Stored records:
▽

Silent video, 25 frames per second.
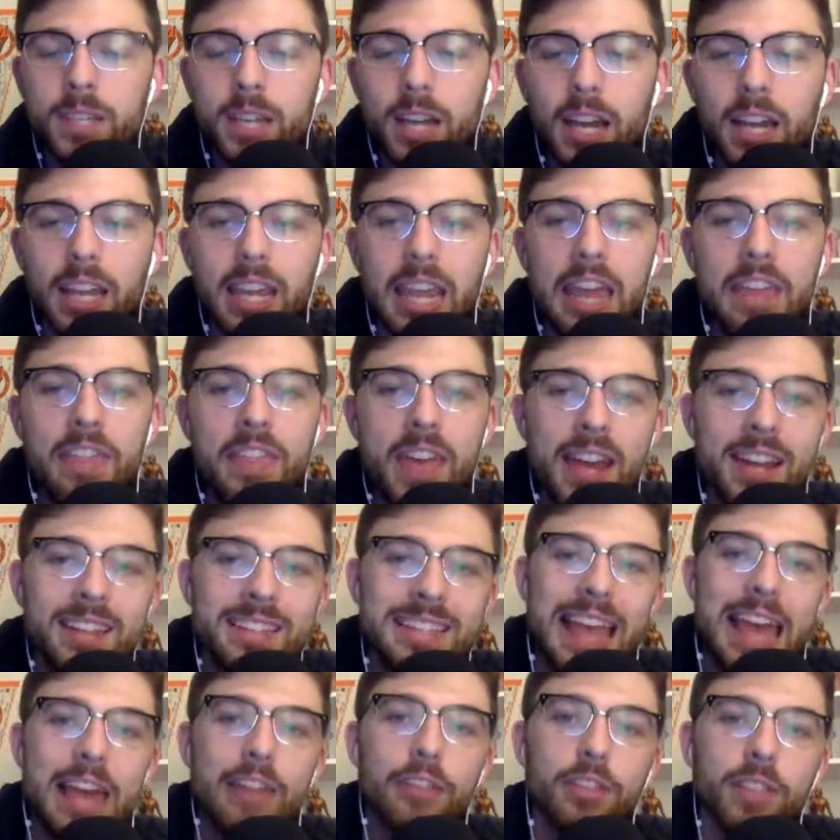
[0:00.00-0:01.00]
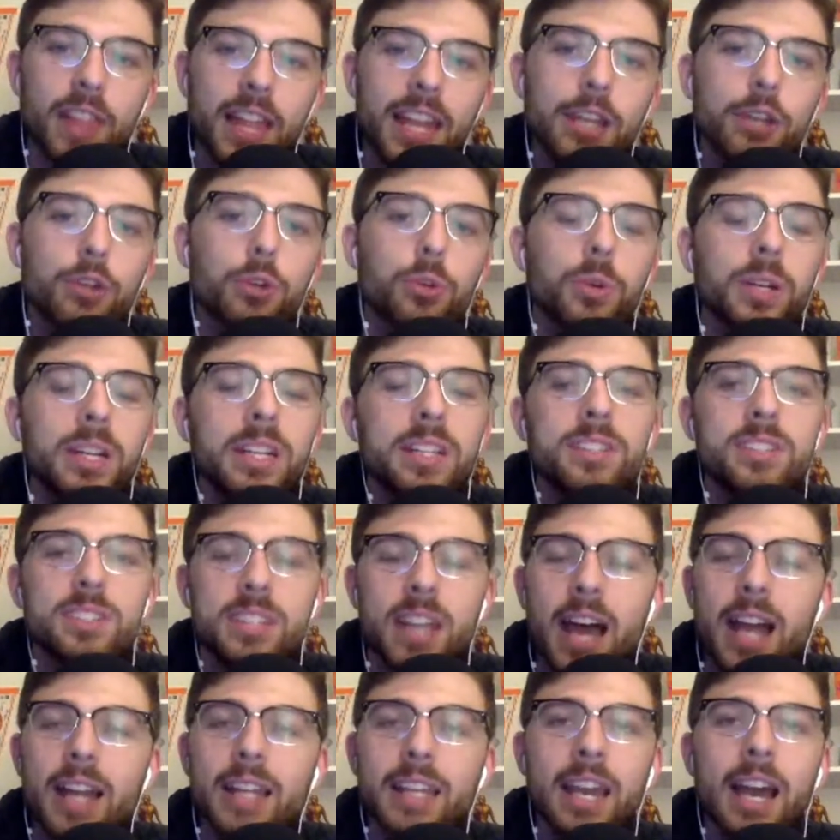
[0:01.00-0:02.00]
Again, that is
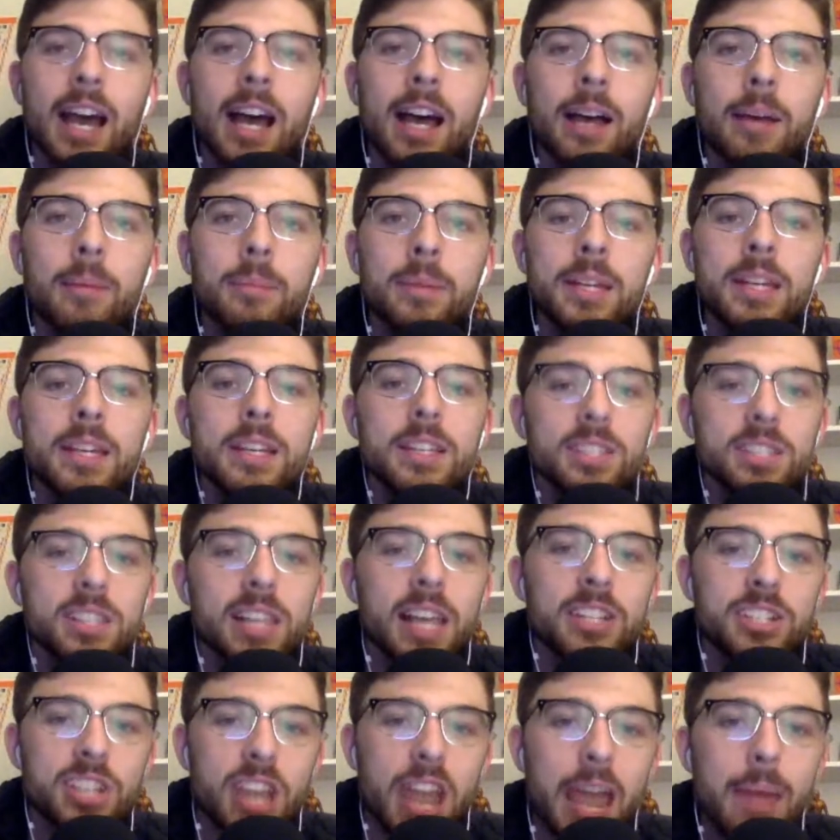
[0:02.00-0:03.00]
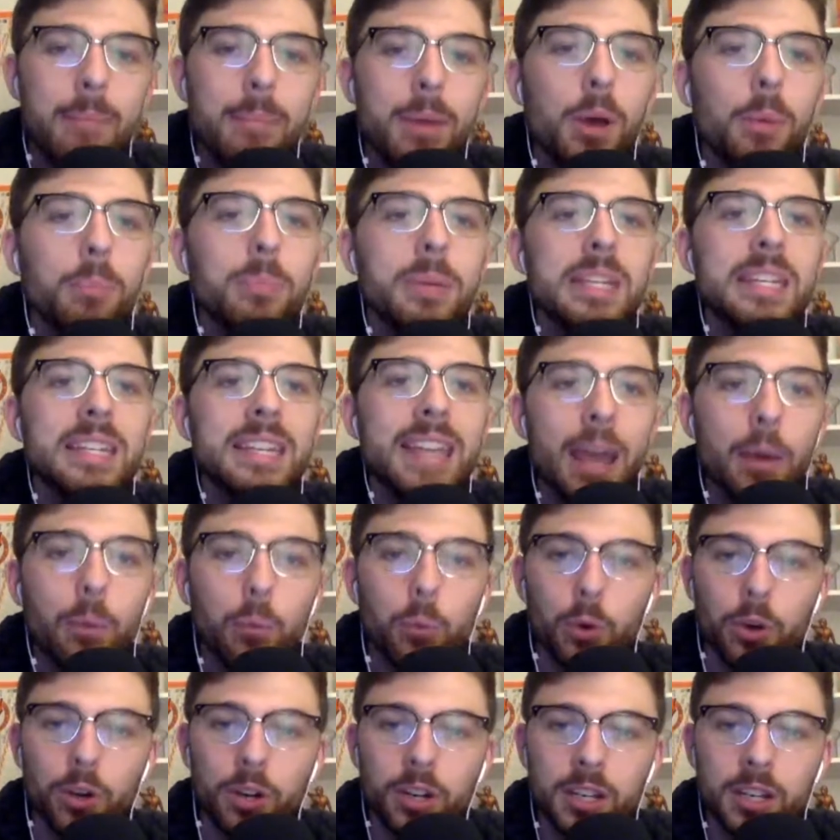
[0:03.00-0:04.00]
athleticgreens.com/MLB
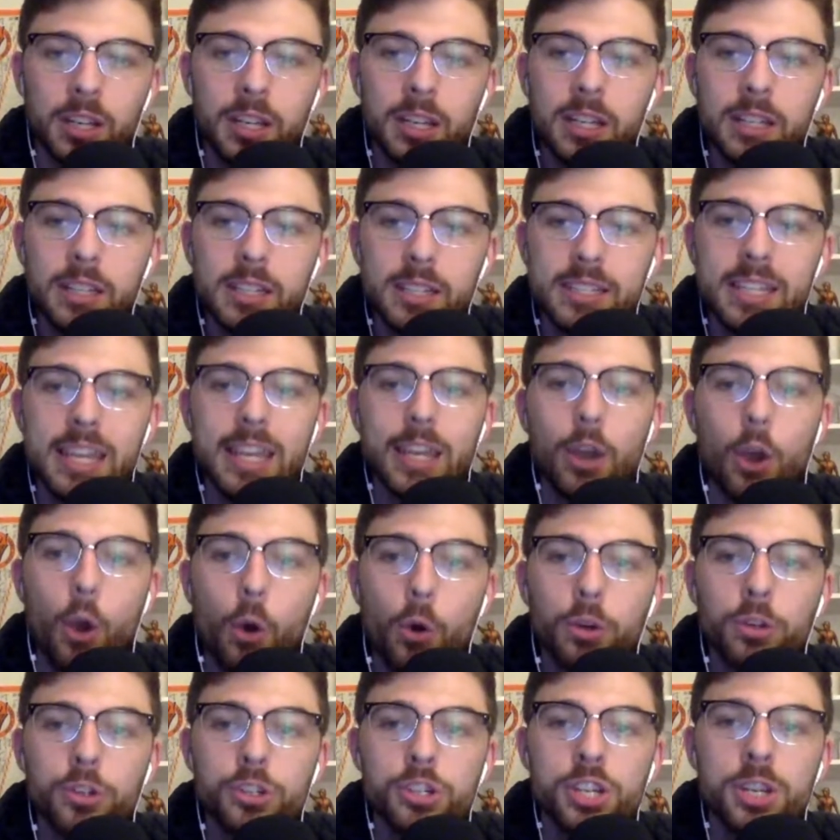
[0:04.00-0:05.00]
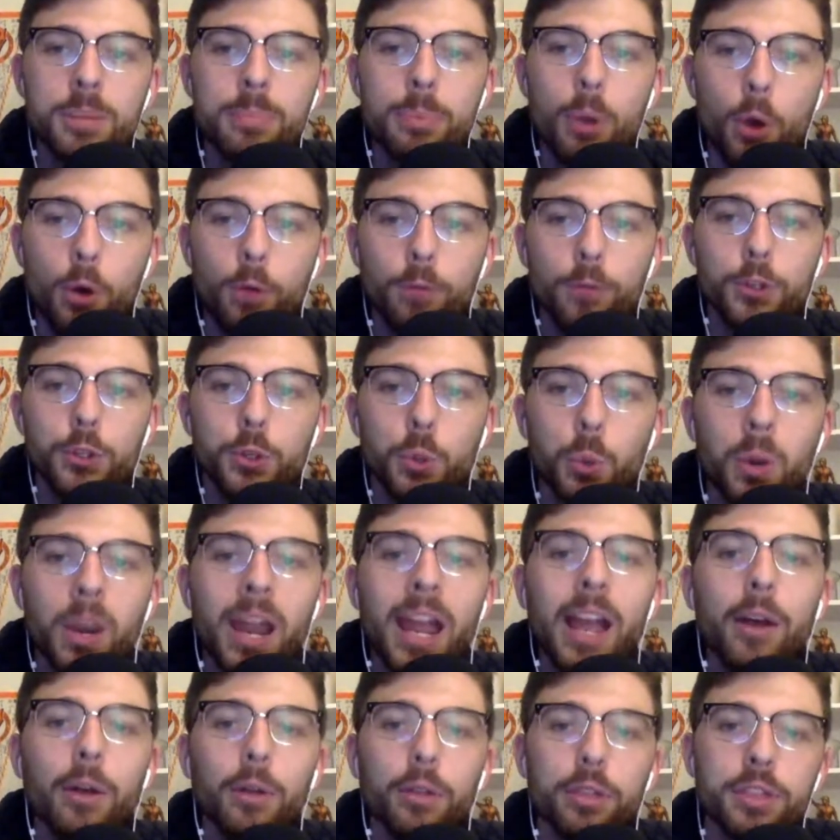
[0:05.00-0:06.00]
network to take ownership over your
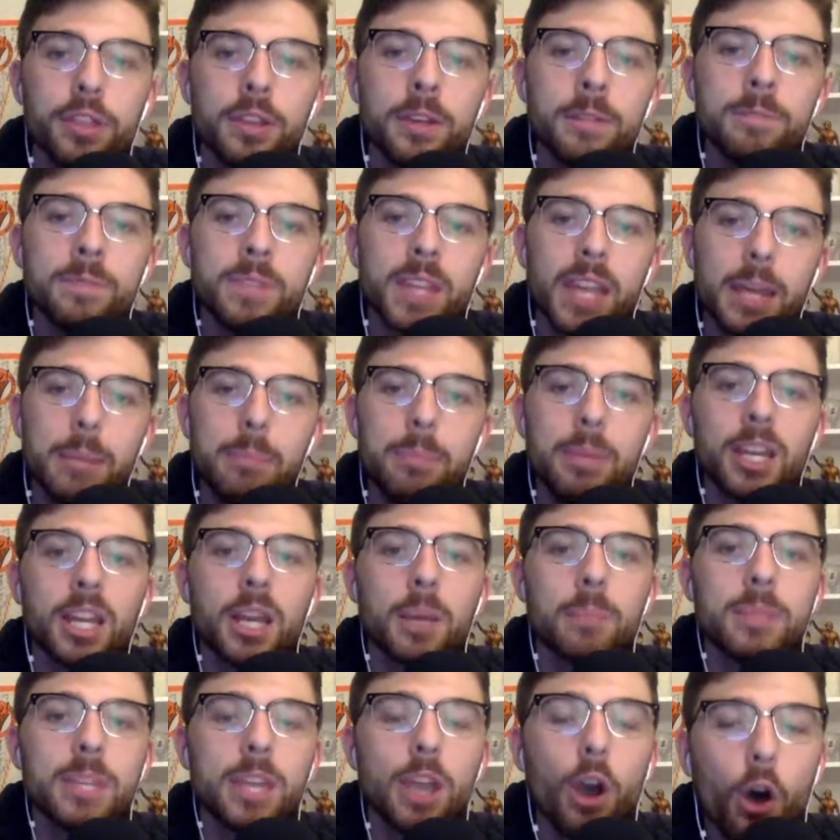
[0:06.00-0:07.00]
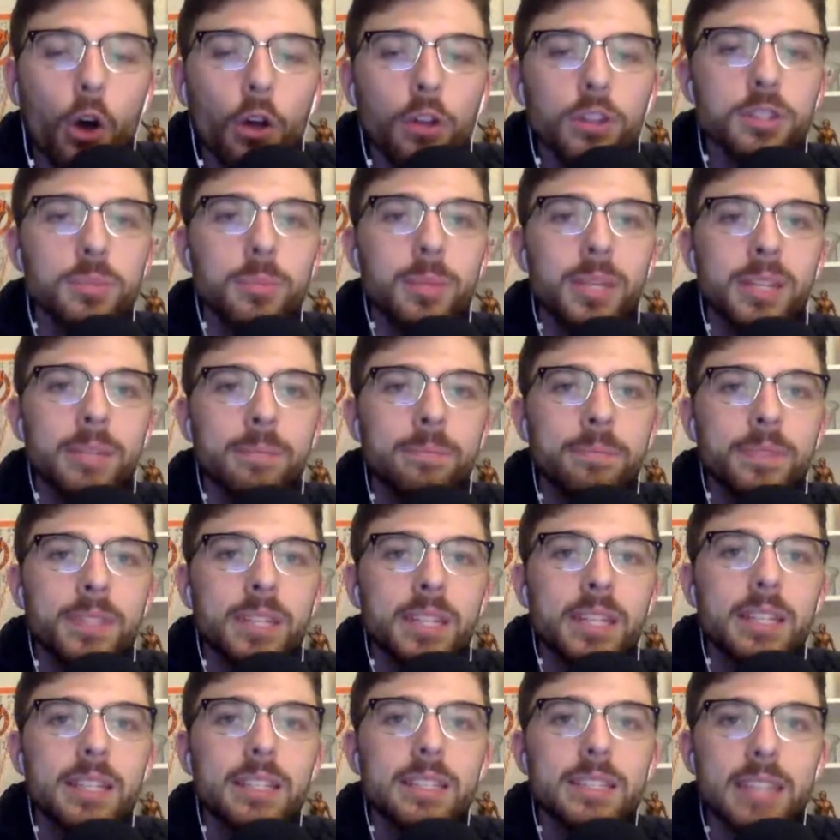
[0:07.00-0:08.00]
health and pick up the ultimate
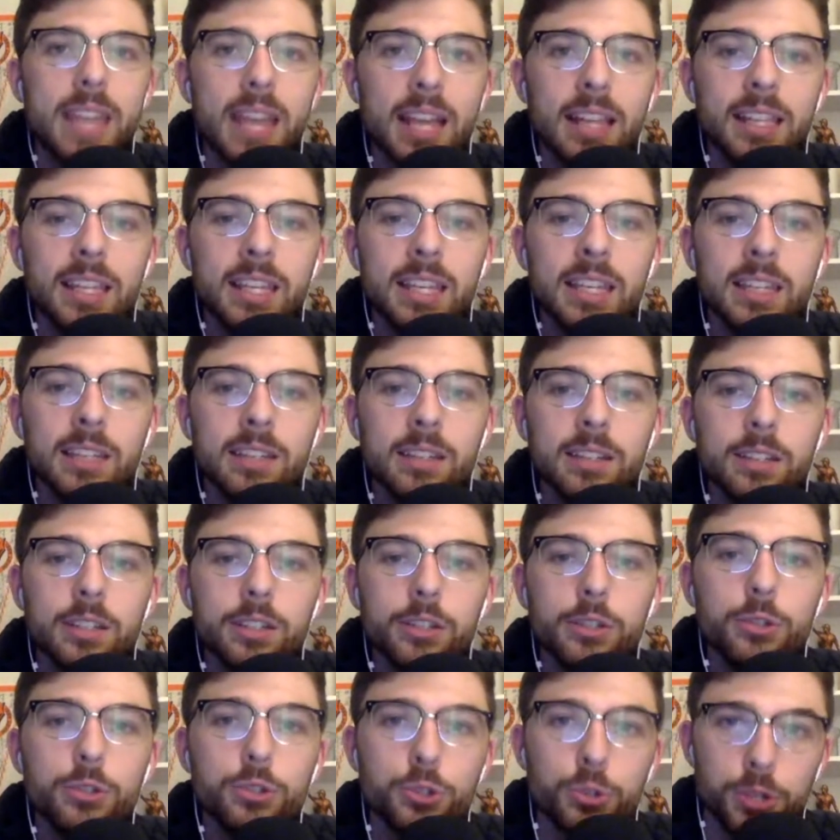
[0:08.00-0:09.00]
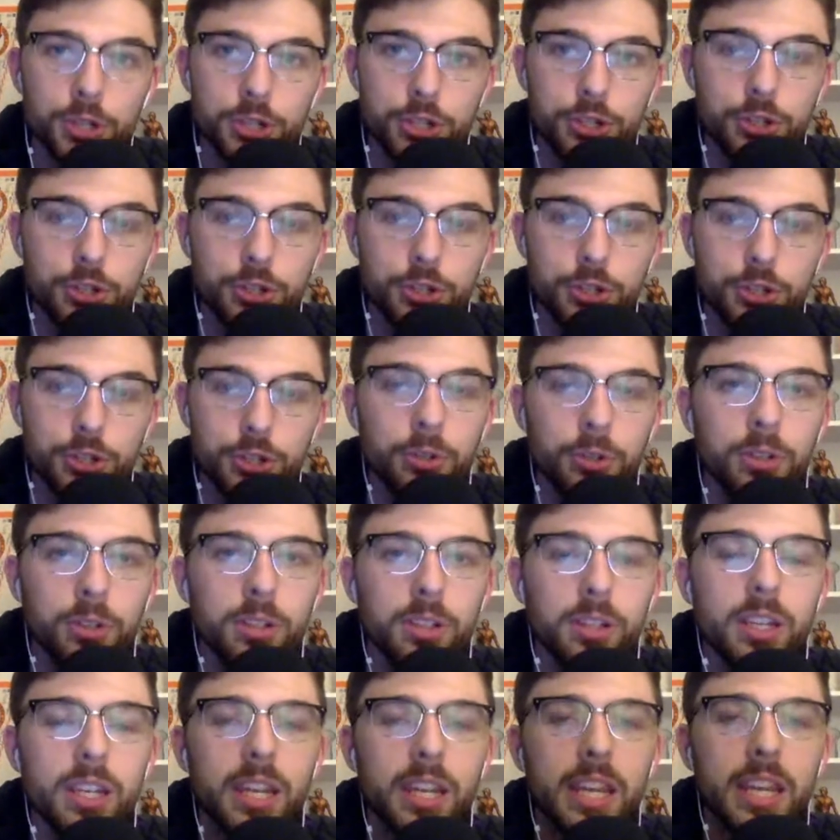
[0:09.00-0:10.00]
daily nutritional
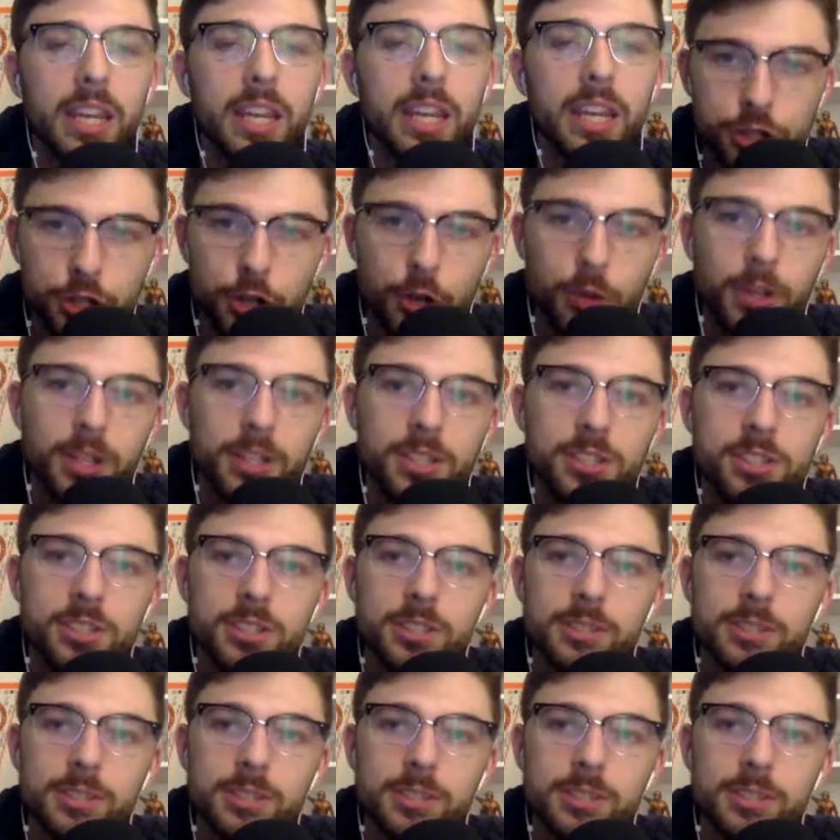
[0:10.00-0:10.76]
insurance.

△

◆ How to complete this task: Retype the records above exactly, starting at the line that contains "[0:07.00-0:08.00]" and going through the last line, and leave out any pictures.

◆ Response area:
[0:07.00-0:08.00]
health and pick up the ultimate
[0:08.00-0:09.00]
[0:09.00-0:10.00]
daily nutritional
[0:10.00-0:10.76]
insurance.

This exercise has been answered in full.